A quick introduction to my next post. Dan had suggested a few weeks ago that it would be nice to have a poem a day post to carry us through the year. I had already compiled almost a year’s worth of poems last year, in another blog, but had not fully shared my efforts. So here, at Dan’s prompting, is my first week of poems, restated for the new year.
This, with future weeks, is being compiled in a new blog, Every Thought Is A Prayer, which is still under construction but eventually will have 366 entries. Some of this you have seen, some will be new. Some of it is not even poetry, but, as the title suggests, every word of it is presented as a prayer.
The first poem brushes up what I had posted a year ago, when I started the last blog. As that poem now begins and ends, let this be my wish for you all:
I begin with the challenging premise of God...
May good be in your days, every day,
In your challenges and in your prayers;
May this be your premise now,
In the beginning and throughout the year.
This is also my invitation for you all to share, by poems or otherwise, your own thoughts and diversions. Vive the Symposia!
- Jon
A blessed New Year indeed! This project may take on many forms, and I'd like to promote the 'comment' feature as a way to keep involved. A poem once a week is ambitious, but certainly comments on is what we naturally do (or should). We may comment on what that editor contends--'Poetry precedes religion'--and that philologically he's not so grounded: 're-lig' means to make connections, denotatively, and humans have been doing that forever, preceding the more aesthetic results that come with sustainable poetry. Connotatively, 'religion' has come down to institutional practice; ironically, perhaps, poetry is just as prone to channel reductionistic practice!

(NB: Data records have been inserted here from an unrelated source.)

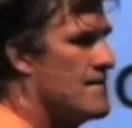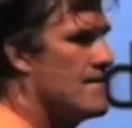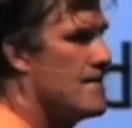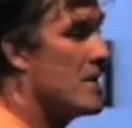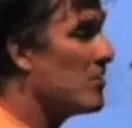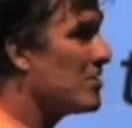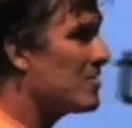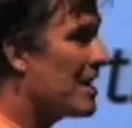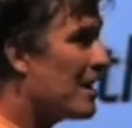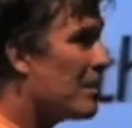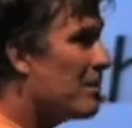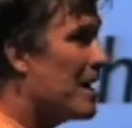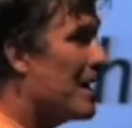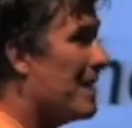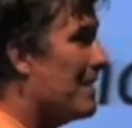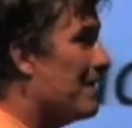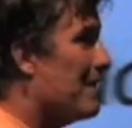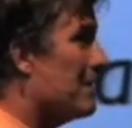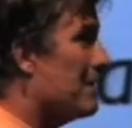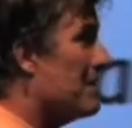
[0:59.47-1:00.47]
We don't tell them
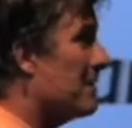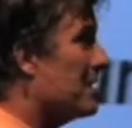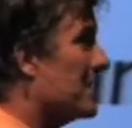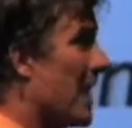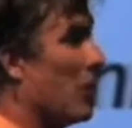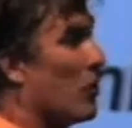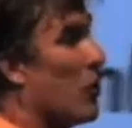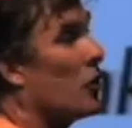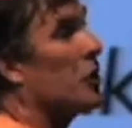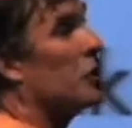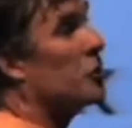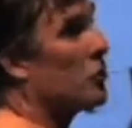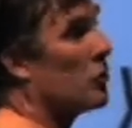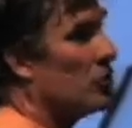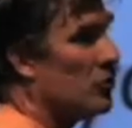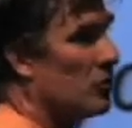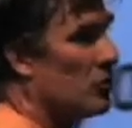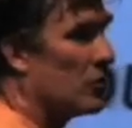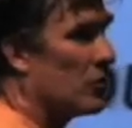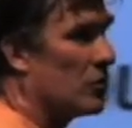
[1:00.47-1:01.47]
tell the
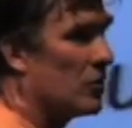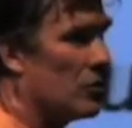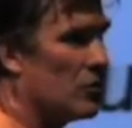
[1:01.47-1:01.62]
truth.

ReplyDeleteYour lines from 'Walled Gardens', where "Self became the paper", inspired in advance the poem I wrote yesterday (also inspired by a line in "Shine On You Crazy Diamond", which becomes its title). See original format at http://lostmenagerie.blogspot.cz/2016/01/random-precision.html:
random precision
To that lonely guy three blocks from Main Street,
lighting with familiarity his fist of fireworks,
watching each ascending squid-by-slowly-
sympathizing-squid into the New Year’s sky,
turning powder gray (three blocks away),
complementing his groomed demesne and
matching coat: keep that corner in your glow;
whispering, my son affirmed this better show,
unassuming self-respect, if seeming incognito.

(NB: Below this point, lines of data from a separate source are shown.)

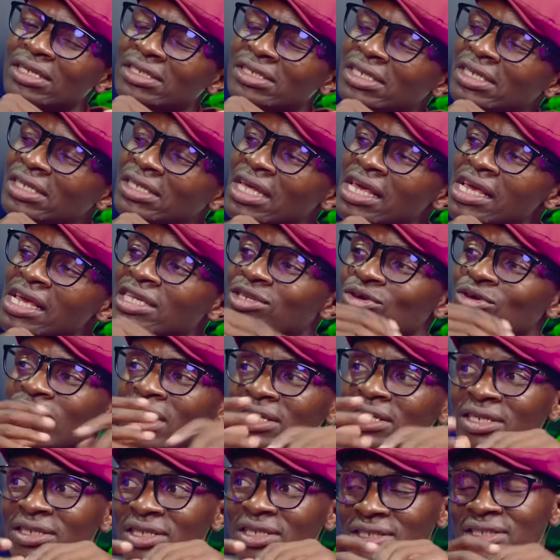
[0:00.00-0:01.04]
Ollah did this.
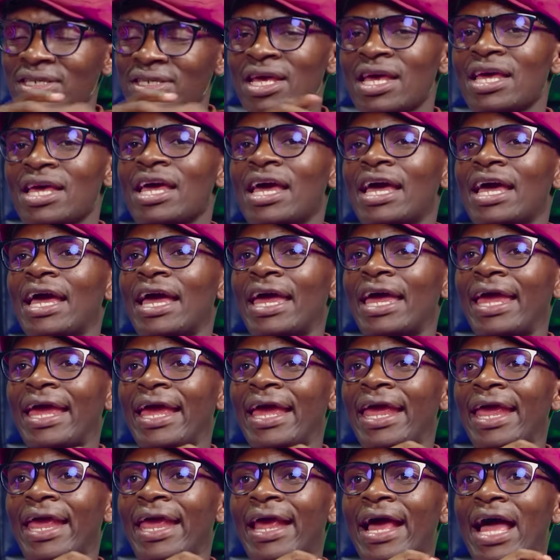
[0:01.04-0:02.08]

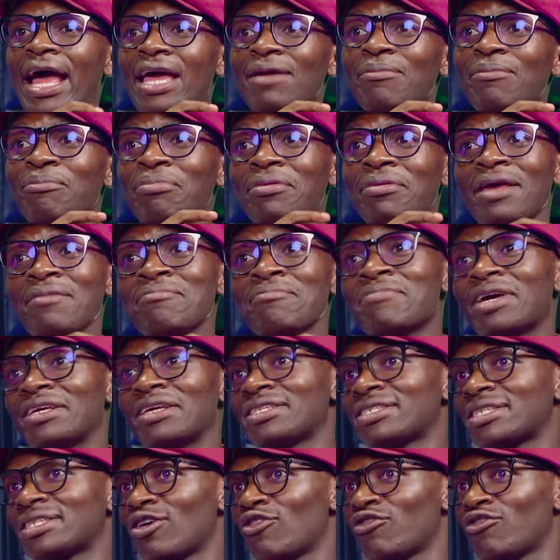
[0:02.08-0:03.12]
I blame
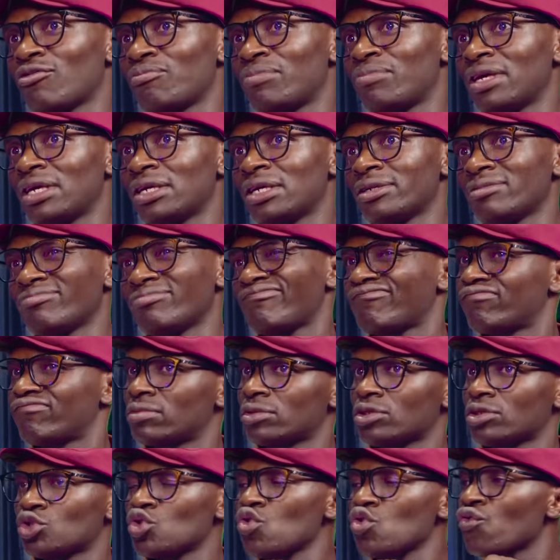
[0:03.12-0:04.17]
myself for being
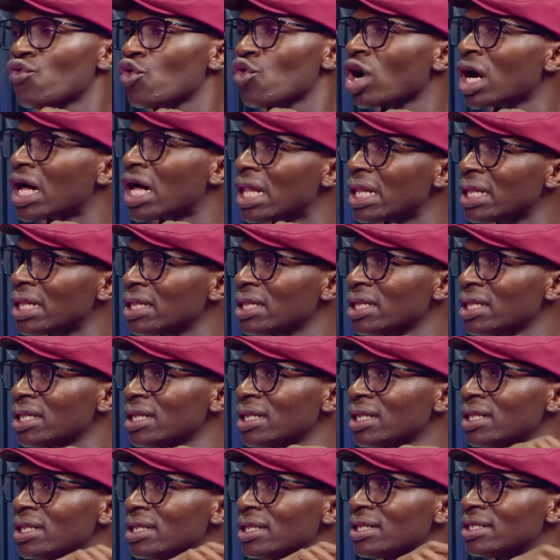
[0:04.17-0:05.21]
too vocal.
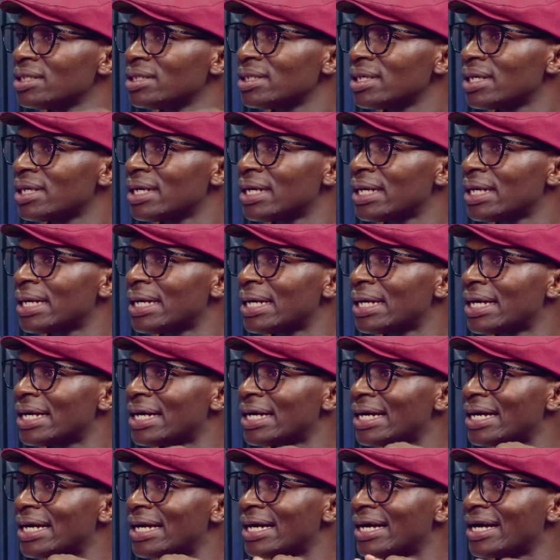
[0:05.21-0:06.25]

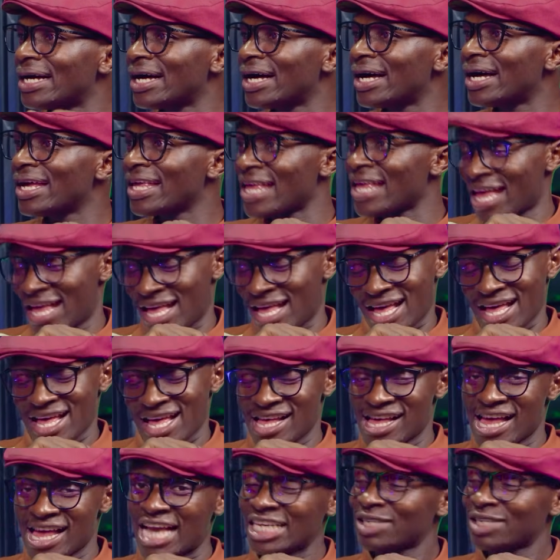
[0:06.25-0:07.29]

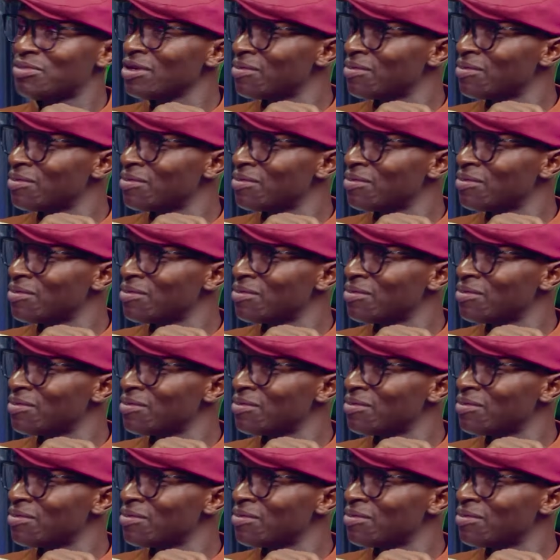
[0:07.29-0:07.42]
Yeah, I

Re: religion and poetry. God, or God's Word, is the poetry and premise here. To distinguish from my small case efforts, call it Poetry with a capital P, just as Word is capitalized. Religion is the reducer, yet the facilitator; necessary yet fleeting; illuminating yet imperfect. And whether we follow John the Baptist or Joseph Smith, attend Luther's church or Peter's, find inspirations in Moses or even Mohammed, our hope is to get the enduring message beyond the mortal messenger.